MOSCOW -- A court in Moscow has sentenced a senior aide to Russian opposition politician Aleksei Navalny to 15 days in jail -- just hours after he completed a 20-day sentence for live streaming an unsanctioned rally in Moscow in September 2018 against an increase in Russia's retirement age.
Moscow's Tver district court on June 10 found Leonid Volkov guilty of organizing a public rally against the increase of the retirement age in St. Petersburg in September that hindered traffic. Volkov was brought to trial immediately after he completed his 20-day sentence over the Moscow rally.
The director of Navalny's Anticorruption Foundation, Ivan Zhdanov, said earlier that investigators threatened to charge Volkov with holding unsanctioned rallies against the pension reform in eight other cities.

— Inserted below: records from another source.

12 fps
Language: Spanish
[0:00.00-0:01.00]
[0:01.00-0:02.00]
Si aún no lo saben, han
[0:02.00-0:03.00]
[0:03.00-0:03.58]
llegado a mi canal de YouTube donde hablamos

On May 22, a Moscow court found Volkov guilty of inciting demonstrators to violence by broadcasting the September 2018 Moscow rally on social media. It said demonstrators scratched a parked car and slightly injured two police officers.

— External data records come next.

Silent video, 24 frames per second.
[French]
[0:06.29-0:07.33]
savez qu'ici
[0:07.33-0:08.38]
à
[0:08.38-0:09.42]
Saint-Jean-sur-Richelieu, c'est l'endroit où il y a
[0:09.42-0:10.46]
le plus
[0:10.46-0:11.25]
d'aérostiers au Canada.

Volkov was arrested in Moscow on May 21 and was originally charged with organizing an unsanctioned rally. It was unclear why the charges were changed.
Volkov is a project manager at Navalny's Anticorruption Foundation, which has published several reports documenting alleged corruption in circles close to President Vladimir Putin, and led Navalny's campaign ahead of the March 2018 presidential election.
Navalny was barred from taking part in that election because of past convictions that he and his supporters say were fabricated to keep him out of electoral politics.
On September 9, Navalny and his supporters organized mass rallies in Moscow and other cities against the government's decision to raise the retirement age. Police detained more than 1,000 demonstrators across the country.